Taney stands out as arguably the most proslavery member of the nineteenth-century Supreme Court. His rhetoric regarding black citizenship (“they have no rights”) and his unqualified commitment to slaveholders’ property rights exemplified his extremism. But Taney had not always voiced support for slavery: as a young Maryland lawyer he had opposed the institution in both word and deed. Examining Taney’s early antislavery record, the article traces how, when, and why Taney’s views evolved and eventually hardened over the decades. Significantly, Huebner argues, Taney’s personal and professional ideological trajectory mirrored changes in the national constitutional and political debate over slavery. To read the article, click here. Huebner first started researching Taney’s early legal career while he was writing The Taney Court: Justices, Rulings, and Legacy (2003).
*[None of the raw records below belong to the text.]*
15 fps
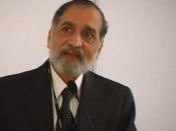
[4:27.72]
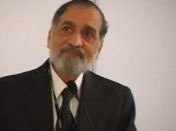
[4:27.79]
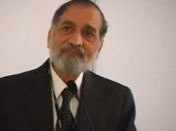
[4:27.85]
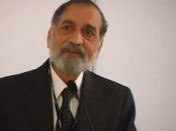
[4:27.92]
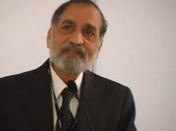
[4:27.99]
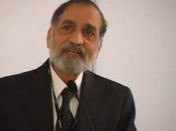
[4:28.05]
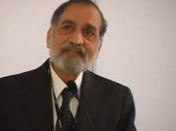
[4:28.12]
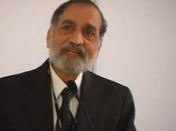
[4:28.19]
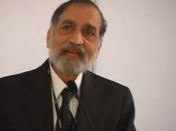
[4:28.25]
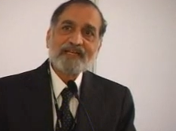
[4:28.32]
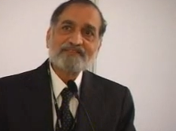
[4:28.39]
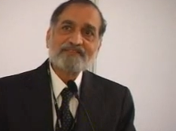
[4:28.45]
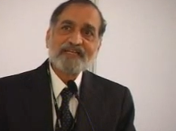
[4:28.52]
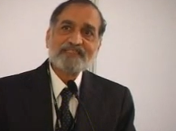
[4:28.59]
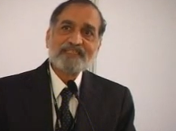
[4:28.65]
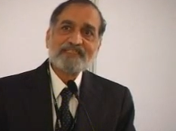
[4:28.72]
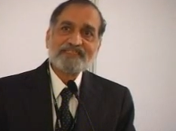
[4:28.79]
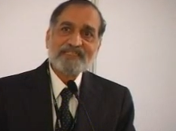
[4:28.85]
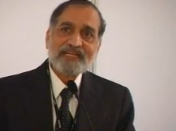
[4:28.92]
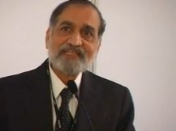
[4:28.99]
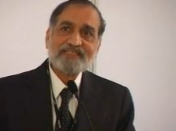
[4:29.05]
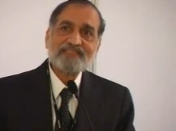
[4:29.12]
effort in catalyzing
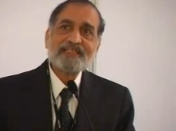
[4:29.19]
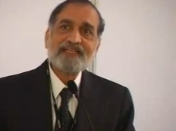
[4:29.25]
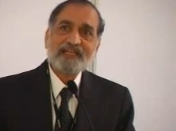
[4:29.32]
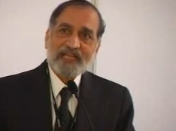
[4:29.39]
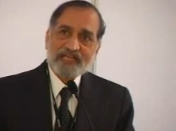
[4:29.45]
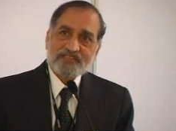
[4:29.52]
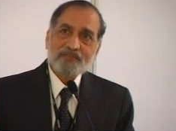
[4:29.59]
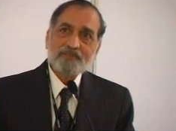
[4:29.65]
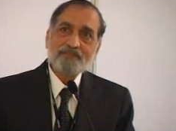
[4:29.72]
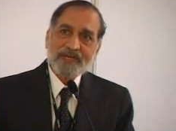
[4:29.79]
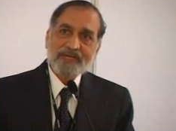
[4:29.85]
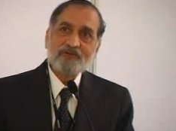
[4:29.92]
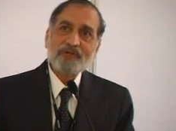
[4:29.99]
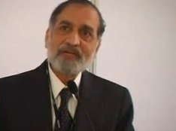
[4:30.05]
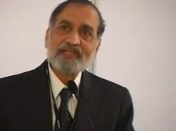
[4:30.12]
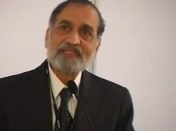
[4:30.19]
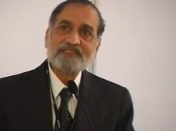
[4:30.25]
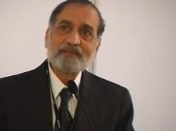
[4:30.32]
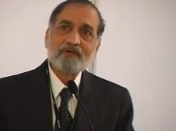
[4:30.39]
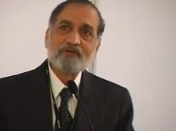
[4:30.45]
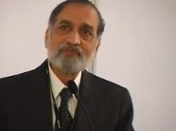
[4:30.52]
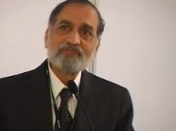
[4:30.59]
change is to bring together
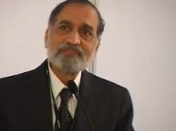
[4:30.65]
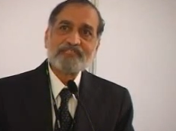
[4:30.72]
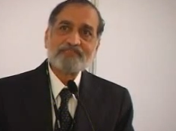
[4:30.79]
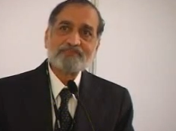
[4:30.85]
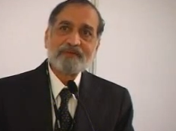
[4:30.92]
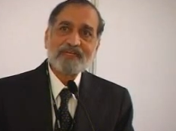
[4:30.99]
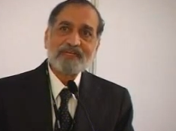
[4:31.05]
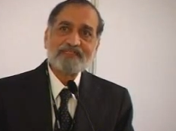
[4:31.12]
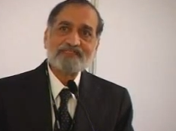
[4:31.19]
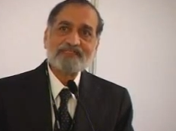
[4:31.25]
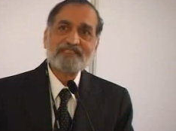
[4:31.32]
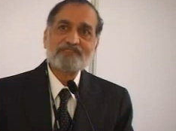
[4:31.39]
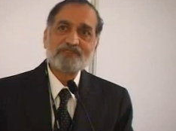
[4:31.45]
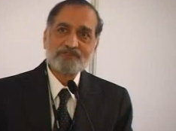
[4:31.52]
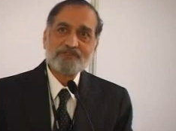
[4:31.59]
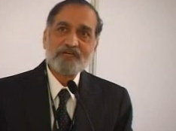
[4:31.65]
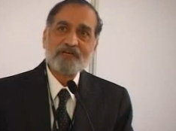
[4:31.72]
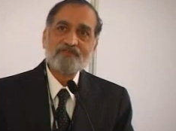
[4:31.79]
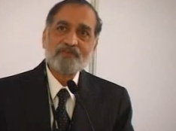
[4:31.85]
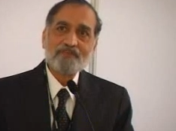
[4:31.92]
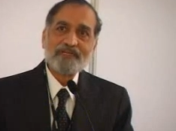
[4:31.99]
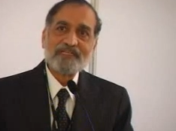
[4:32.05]
some of those experiences, to
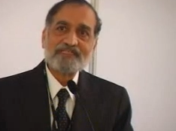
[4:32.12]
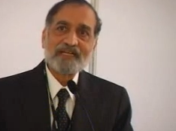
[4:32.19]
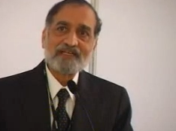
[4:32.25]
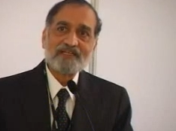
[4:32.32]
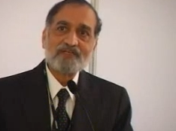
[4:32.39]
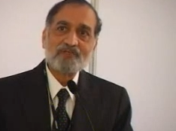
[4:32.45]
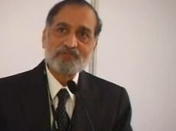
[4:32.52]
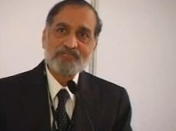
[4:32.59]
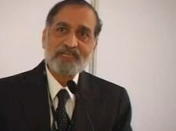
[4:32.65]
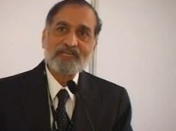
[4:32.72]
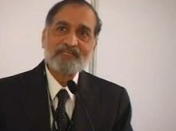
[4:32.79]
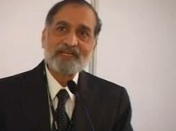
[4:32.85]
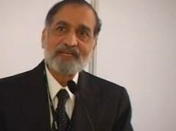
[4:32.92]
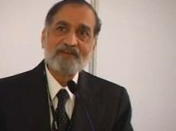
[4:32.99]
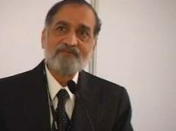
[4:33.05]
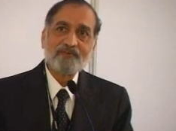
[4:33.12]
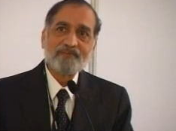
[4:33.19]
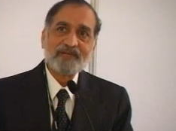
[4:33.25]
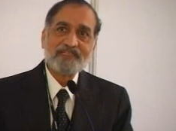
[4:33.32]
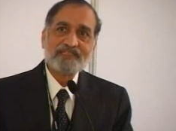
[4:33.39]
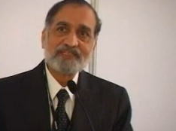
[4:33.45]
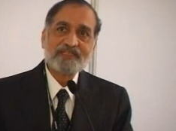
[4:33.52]
learn from each other, to share that
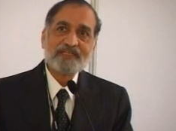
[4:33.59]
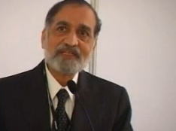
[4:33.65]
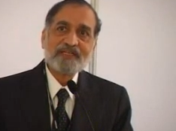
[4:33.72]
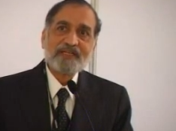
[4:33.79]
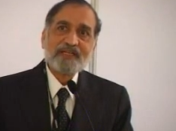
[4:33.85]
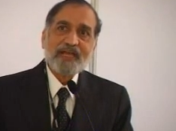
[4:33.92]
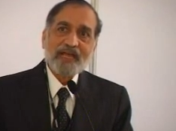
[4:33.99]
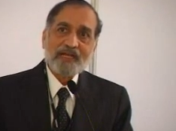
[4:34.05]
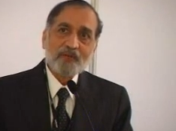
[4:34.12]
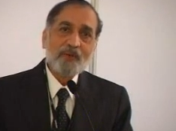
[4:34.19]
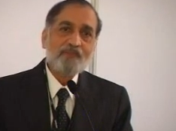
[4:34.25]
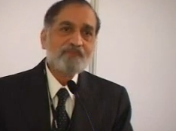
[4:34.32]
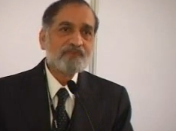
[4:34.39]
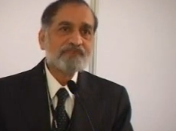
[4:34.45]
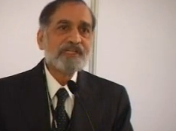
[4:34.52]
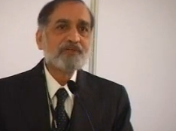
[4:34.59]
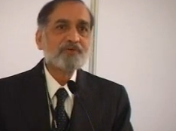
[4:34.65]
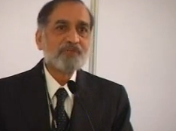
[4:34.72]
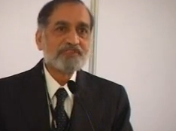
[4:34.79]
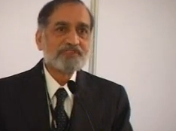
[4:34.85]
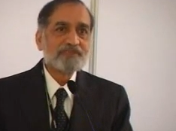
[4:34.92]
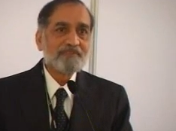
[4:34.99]
information, and hopefully
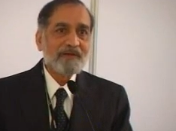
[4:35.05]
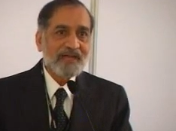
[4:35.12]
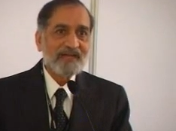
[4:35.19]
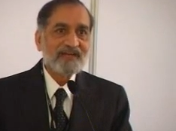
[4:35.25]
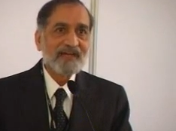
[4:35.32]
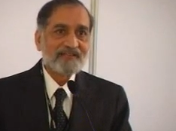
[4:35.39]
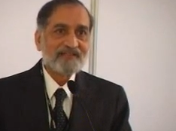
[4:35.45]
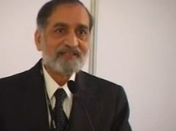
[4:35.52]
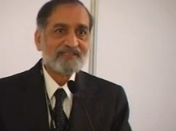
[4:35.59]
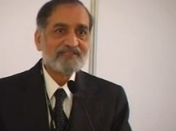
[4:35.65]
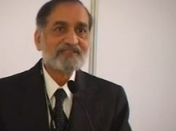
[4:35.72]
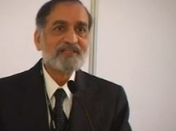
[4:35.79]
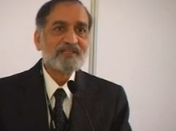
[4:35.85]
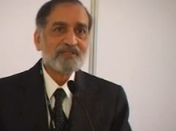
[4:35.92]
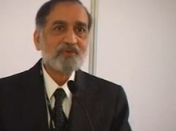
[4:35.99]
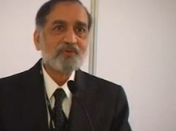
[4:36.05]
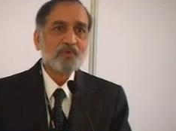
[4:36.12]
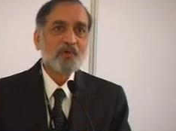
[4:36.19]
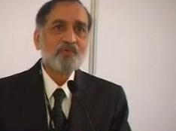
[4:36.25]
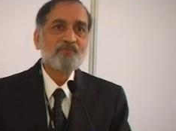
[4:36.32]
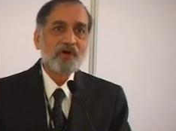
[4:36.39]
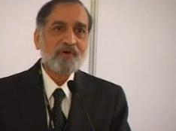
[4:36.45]
to inspire others to
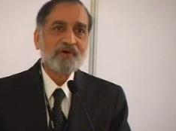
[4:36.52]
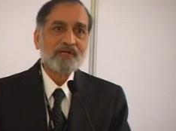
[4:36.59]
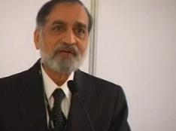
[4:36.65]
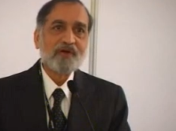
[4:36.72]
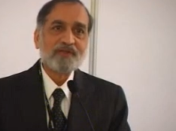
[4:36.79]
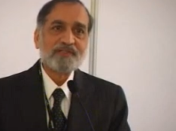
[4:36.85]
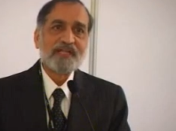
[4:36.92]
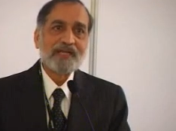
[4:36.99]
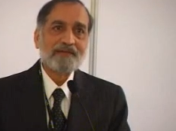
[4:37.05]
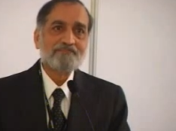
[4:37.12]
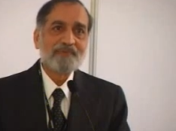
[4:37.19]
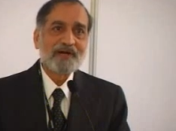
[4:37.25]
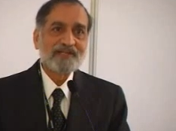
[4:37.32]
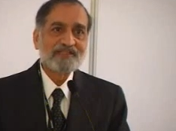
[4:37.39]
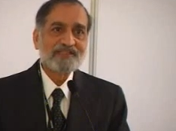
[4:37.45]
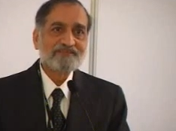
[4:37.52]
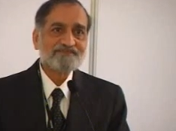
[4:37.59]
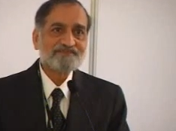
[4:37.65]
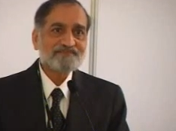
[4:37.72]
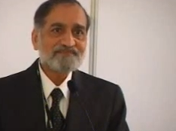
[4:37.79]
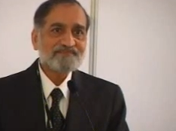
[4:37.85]
go forward on that path.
Huebner’s contributions to the field of nineteenth-century U.S. constitutional history have resulted in his recent appointment as associate editor of the Journal of Supreme Court History. Published by the Supreme Court Historical Society since 1976 and currently edited by Melvin I. Urofsky, the Journal of Supreme Court History publishes articles on any topic relating to the history of the U.S. Supreme Court and its members. Huebner’s duties as associate editor include reviewing and editing articles submitted to the Journal.